5. Livability. Strawbale building is extremely accessible and livable to almost anyone. Some techniques like earth ships require a bit of adjustment in lifestyle to get used to. For all intents and purposes, earth ships are live cave dwelling and some people are fine with that. Some people aren’t! Also I’d like to find a building method that lends itself to a multitude of architectural styles.

6. Efficiency. Yes, this criteria is a big one and has to do with how efficient the technique is in material usage and also how will it holds energy/heat. I put material usage and thermal resistance in the same category because any technique can be super thermal efficient with the addition of enough material. Conventional framing techniques with double offset exterior walls could probably outperform straw bale easily but would cost a fortune both monetarily and with embodied energy. Straw is a pretty good balance of the two and pretty hard to beat so any new technique would face quite a challenge in this category.

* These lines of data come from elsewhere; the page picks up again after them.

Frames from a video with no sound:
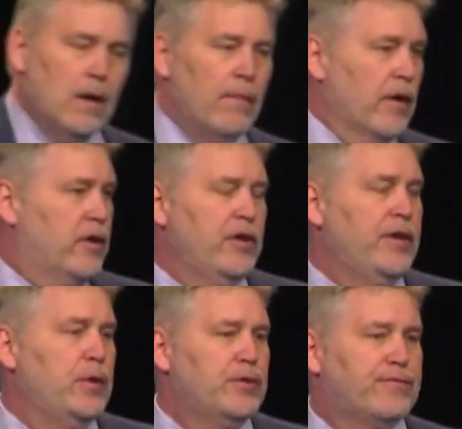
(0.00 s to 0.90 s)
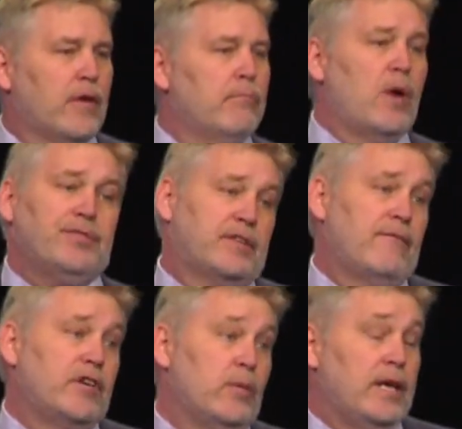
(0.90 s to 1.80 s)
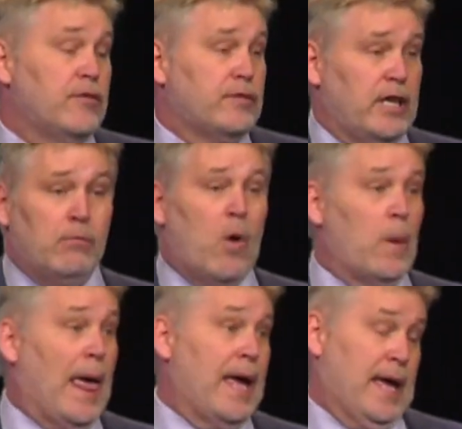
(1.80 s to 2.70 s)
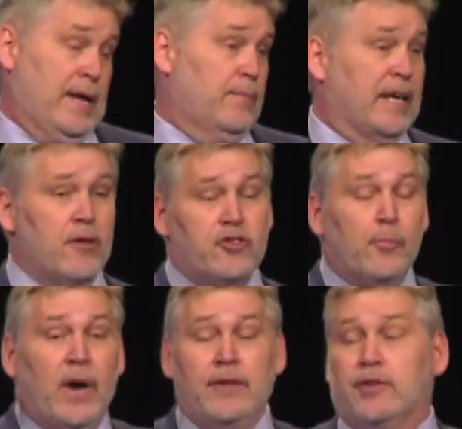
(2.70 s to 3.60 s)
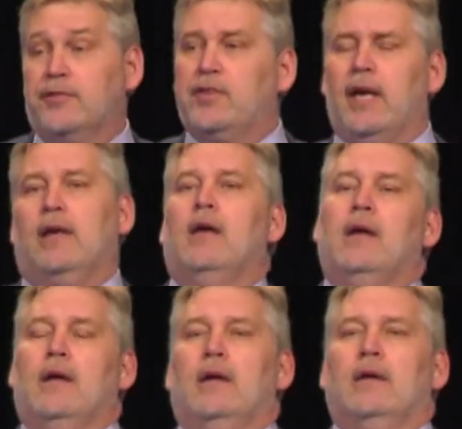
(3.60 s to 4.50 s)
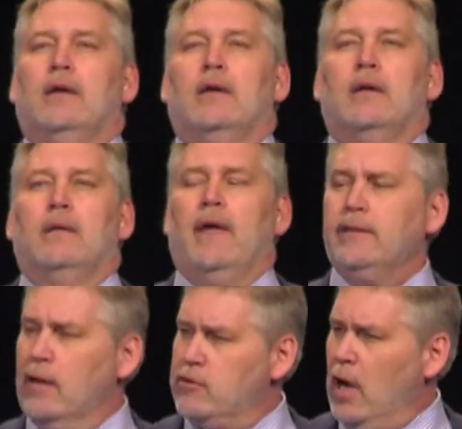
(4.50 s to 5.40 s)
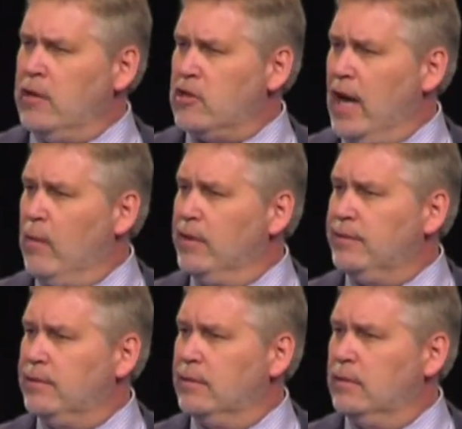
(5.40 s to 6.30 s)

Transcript: The good news for most of you is it won't land, because your brain's going to say, that's how John showers.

7. Elementality. This is a criteria that is very personal and hard to quantify. One of the reasons strawbale appealed to me was it’s elemental nature. It’s simply unprocessed cellulose insulation in bale form. It doesn’t require processing or added energy aside from the baling process and doesn’t contain any man made or toxic elements. Cob, stackwall or cordwood, stonework, rammed earth and log homes all have that same elementality that I am attracted to.

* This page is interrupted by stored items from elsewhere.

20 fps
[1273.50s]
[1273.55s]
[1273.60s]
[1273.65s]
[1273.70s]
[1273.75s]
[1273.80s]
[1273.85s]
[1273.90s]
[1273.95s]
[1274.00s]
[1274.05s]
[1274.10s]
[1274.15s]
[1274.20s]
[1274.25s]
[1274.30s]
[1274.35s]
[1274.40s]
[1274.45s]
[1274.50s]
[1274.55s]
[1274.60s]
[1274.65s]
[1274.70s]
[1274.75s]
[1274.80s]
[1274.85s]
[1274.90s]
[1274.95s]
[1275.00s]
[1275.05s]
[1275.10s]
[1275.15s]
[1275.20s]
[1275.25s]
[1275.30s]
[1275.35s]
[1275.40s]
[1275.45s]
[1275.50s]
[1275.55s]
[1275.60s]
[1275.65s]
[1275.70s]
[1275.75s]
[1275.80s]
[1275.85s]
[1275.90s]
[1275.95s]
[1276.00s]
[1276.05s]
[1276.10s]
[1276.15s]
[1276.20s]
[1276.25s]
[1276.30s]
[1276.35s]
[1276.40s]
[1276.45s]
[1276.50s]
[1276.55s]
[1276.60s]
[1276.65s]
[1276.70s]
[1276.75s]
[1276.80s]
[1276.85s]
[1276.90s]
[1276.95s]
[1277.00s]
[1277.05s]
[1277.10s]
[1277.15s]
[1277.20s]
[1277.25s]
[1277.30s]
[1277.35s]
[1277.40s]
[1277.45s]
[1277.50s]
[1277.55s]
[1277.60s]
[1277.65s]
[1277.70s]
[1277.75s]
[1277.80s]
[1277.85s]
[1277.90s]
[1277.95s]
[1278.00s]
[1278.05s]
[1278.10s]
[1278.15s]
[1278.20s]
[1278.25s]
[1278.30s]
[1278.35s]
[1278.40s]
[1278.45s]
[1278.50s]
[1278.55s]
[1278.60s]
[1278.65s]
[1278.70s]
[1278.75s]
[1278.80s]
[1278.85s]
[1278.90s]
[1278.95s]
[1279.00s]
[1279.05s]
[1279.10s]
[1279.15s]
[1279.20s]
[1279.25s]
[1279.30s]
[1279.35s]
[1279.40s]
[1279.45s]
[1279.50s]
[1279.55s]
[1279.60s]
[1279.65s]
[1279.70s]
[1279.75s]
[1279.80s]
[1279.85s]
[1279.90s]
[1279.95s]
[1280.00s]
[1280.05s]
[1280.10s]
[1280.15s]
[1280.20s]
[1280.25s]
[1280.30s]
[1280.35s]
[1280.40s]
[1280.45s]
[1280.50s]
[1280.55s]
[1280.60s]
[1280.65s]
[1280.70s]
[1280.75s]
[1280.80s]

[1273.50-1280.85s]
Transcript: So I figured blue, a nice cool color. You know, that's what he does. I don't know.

So after identifying my criteria I started looking at existing techniques and methods and weighing them against each other and the criteria. The result is a theoretical hybrid timber framed modified fidobe block structure with a papercrete foundation and earthen stucco. The use of localing harvested and milled timbers as the main structure is a comfortable building skeleton for most builders to work with and is inexpensive and fast. A modified form of fidobe using paper(or modified papercrete using clay as the binder) using local clay and paper is both cheap and available year round and should be made easily with a tow behind mixer. The use of papercrete in the floor provides a strong floor surface that eliminates the need for underslab insulation as the floor itself acts like a big block of insulation. Clay stucco is easily applied and adheres well to fidobe and can be protected with locally sourced silicate paints.

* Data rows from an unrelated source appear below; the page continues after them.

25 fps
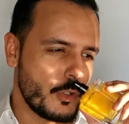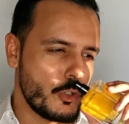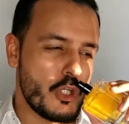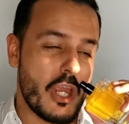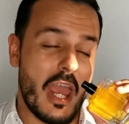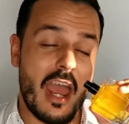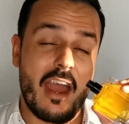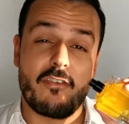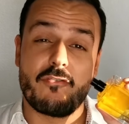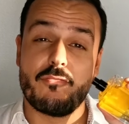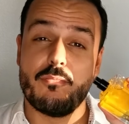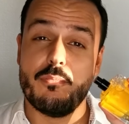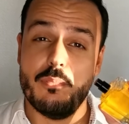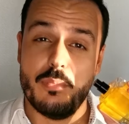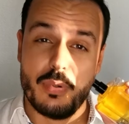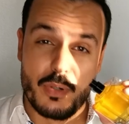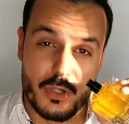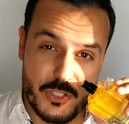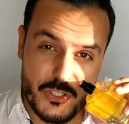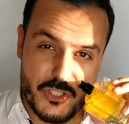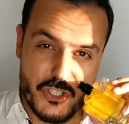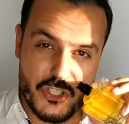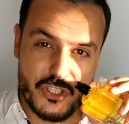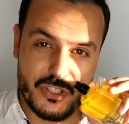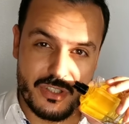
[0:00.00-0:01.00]
you have
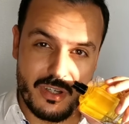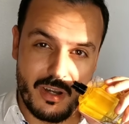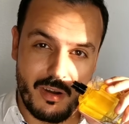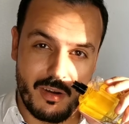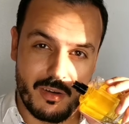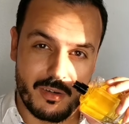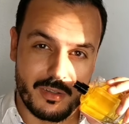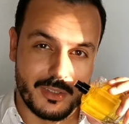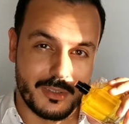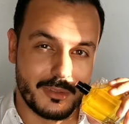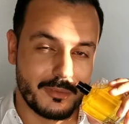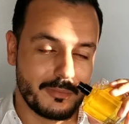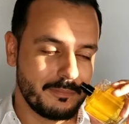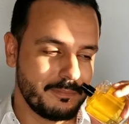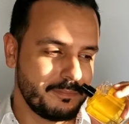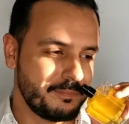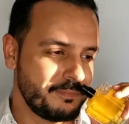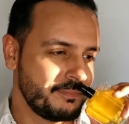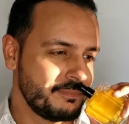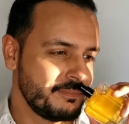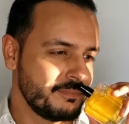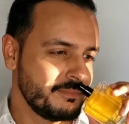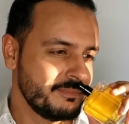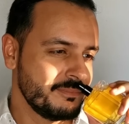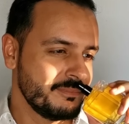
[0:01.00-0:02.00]
birch tar,
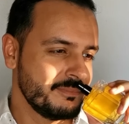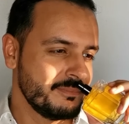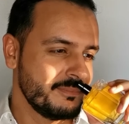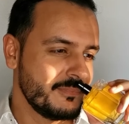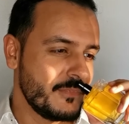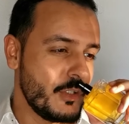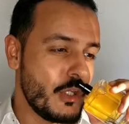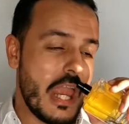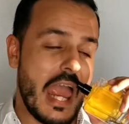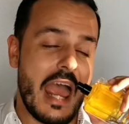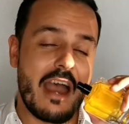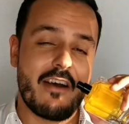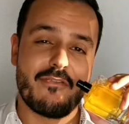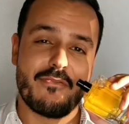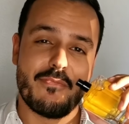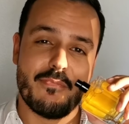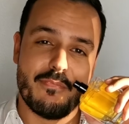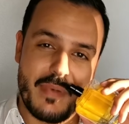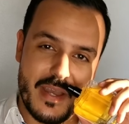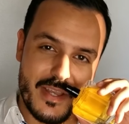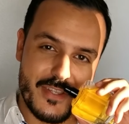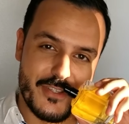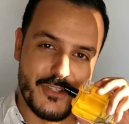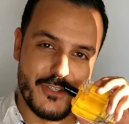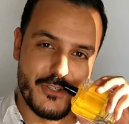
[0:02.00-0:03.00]
you have
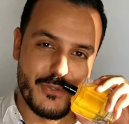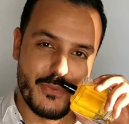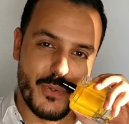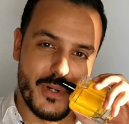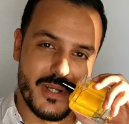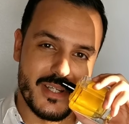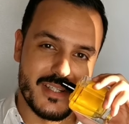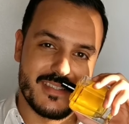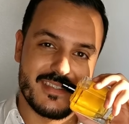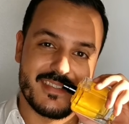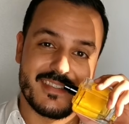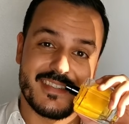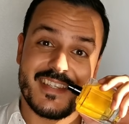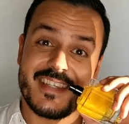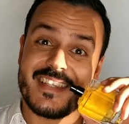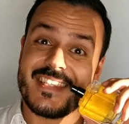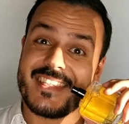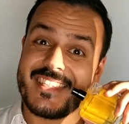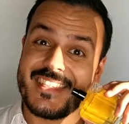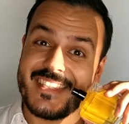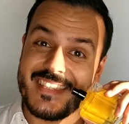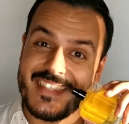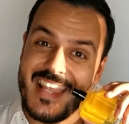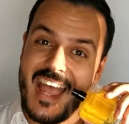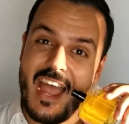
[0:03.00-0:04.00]
benzoin,
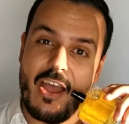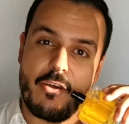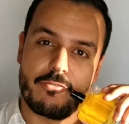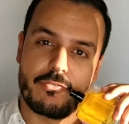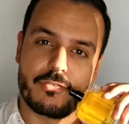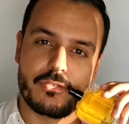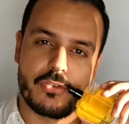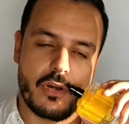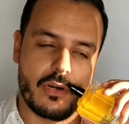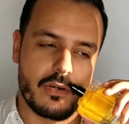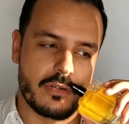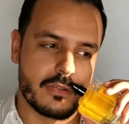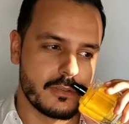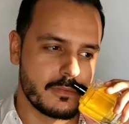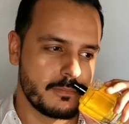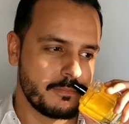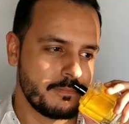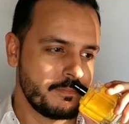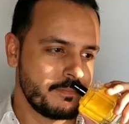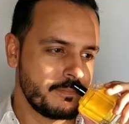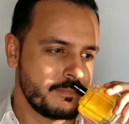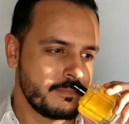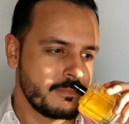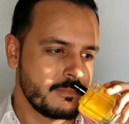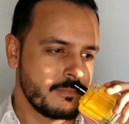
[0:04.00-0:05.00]
saffron.
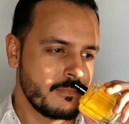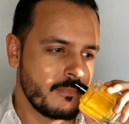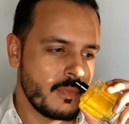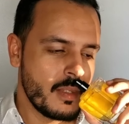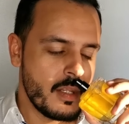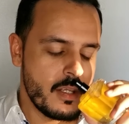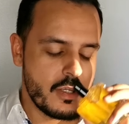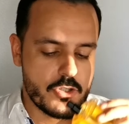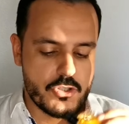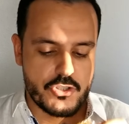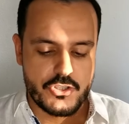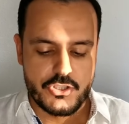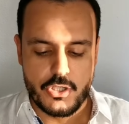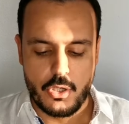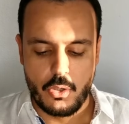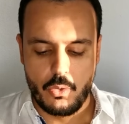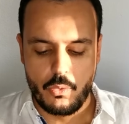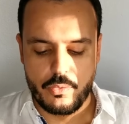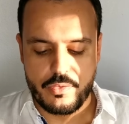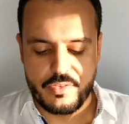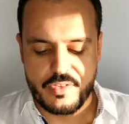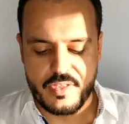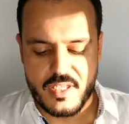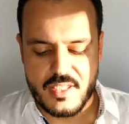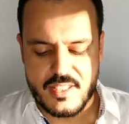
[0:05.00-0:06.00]

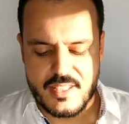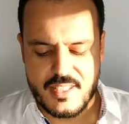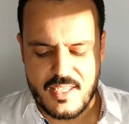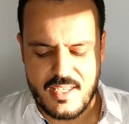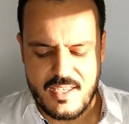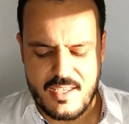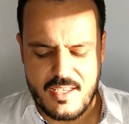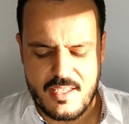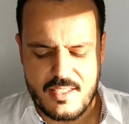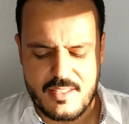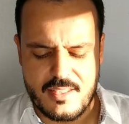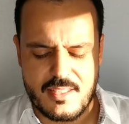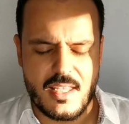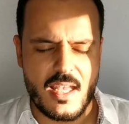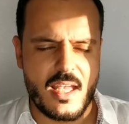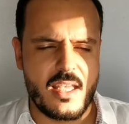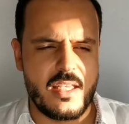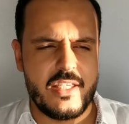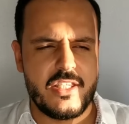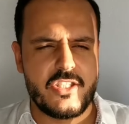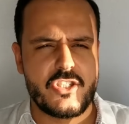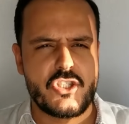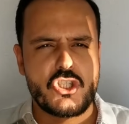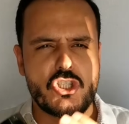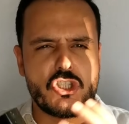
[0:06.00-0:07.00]
So this is
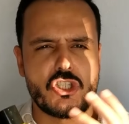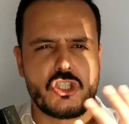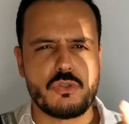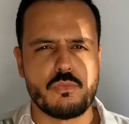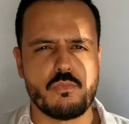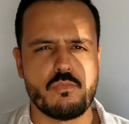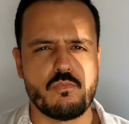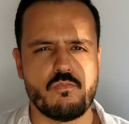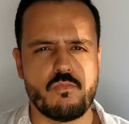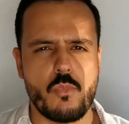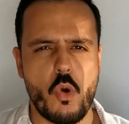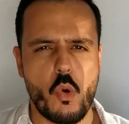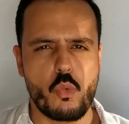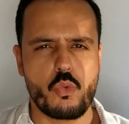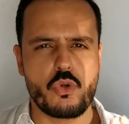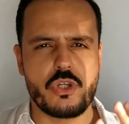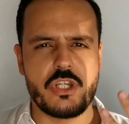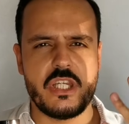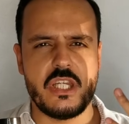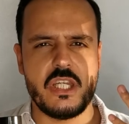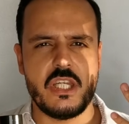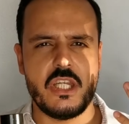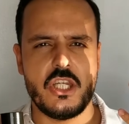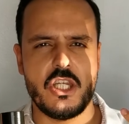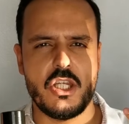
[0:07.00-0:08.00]
a
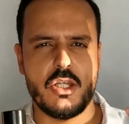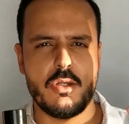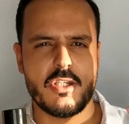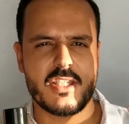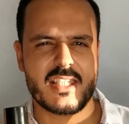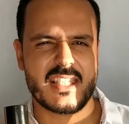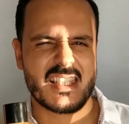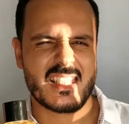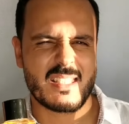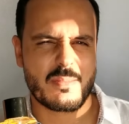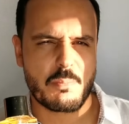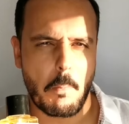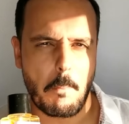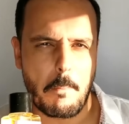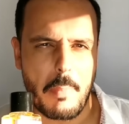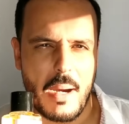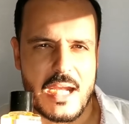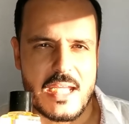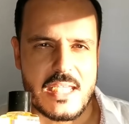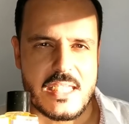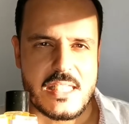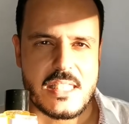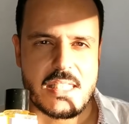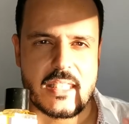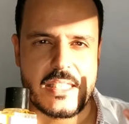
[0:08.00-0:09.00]
smoky,
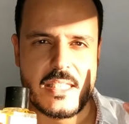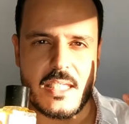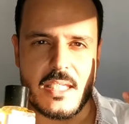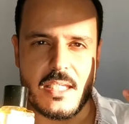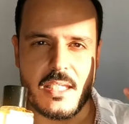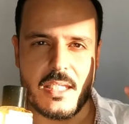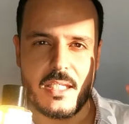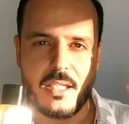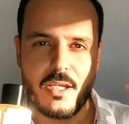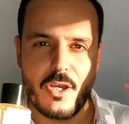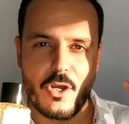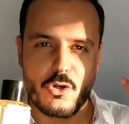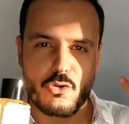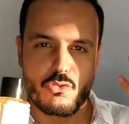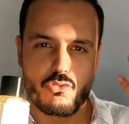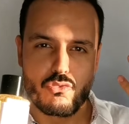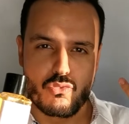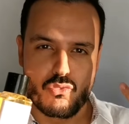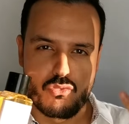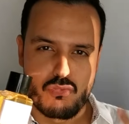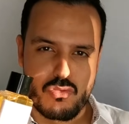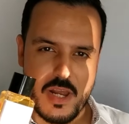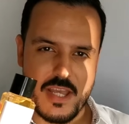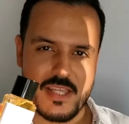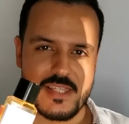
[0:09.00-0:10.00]
spicy,
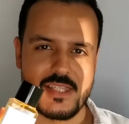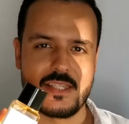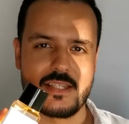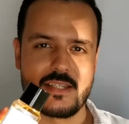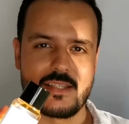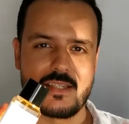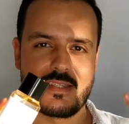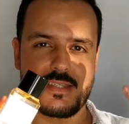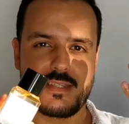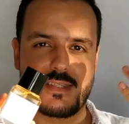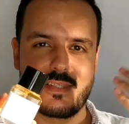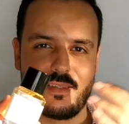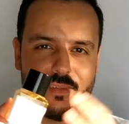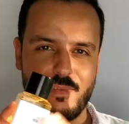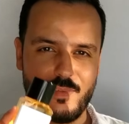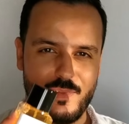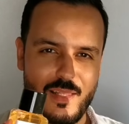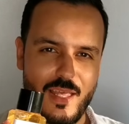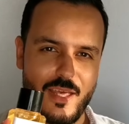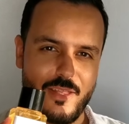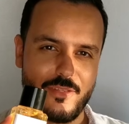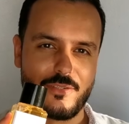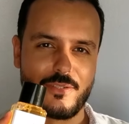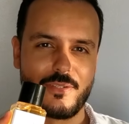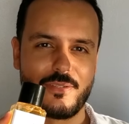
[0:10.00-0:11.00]
resinous
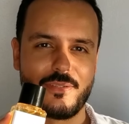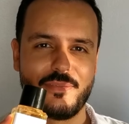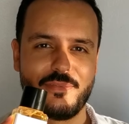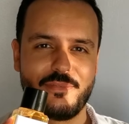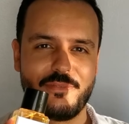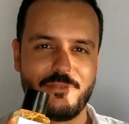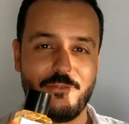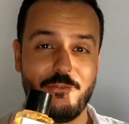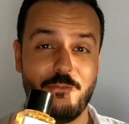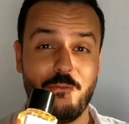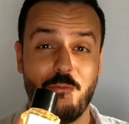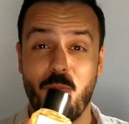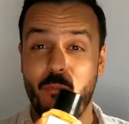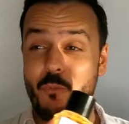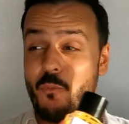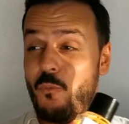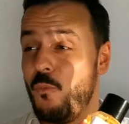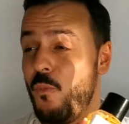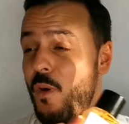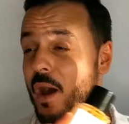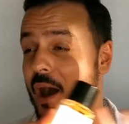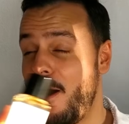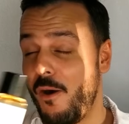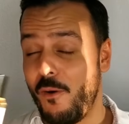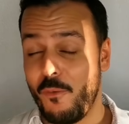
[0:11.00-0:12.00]
leather.
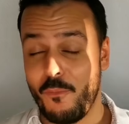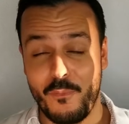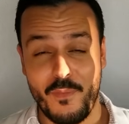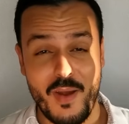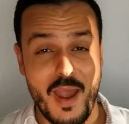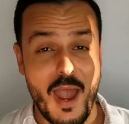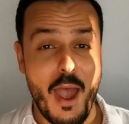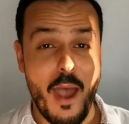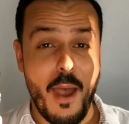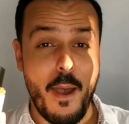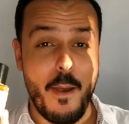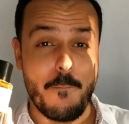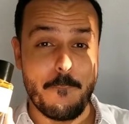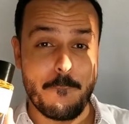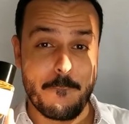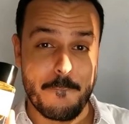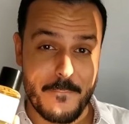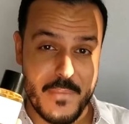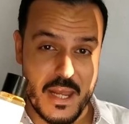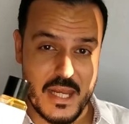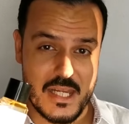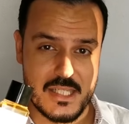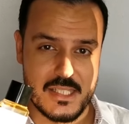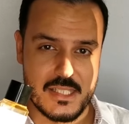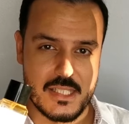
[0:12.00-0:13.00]
Wow,
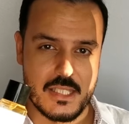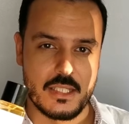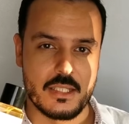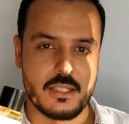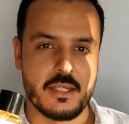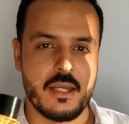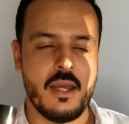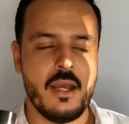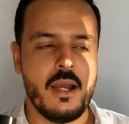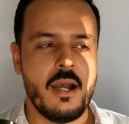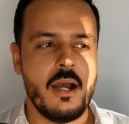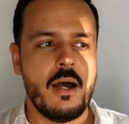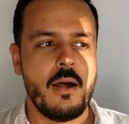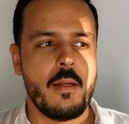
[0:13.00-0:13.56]
amazing.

I hope to attempt a test structure of this sort next year after we have a chance to rest from building our house! I think it may be a good way to build a small workshop and storage building, perhaps with some solar space heaters and a small wood stove. The only area I am stuck on, and have been with every building style I examined was with the roof and how to achieve a strong, durable, locally sourced roofing material short of eastern cedar shakes or making my own clay roof tiles. I am not overly enthusiastic about wood shakes for a roofing material as they are fussy and require painstaking care when installed on a roof application. Clay tile does appeal to me in ways but suggests a LOT of work to produce! Steel is easy, durable and recycled/recyclable but hardly local. Asphalt is definitely out for obvious petro-chemically reasons, living roofs require membranes made from synthetic materials and/or imported rubber products.

So my research must continue, I am hopeful that some readers here will toss out some ideas that I haven’t thought of.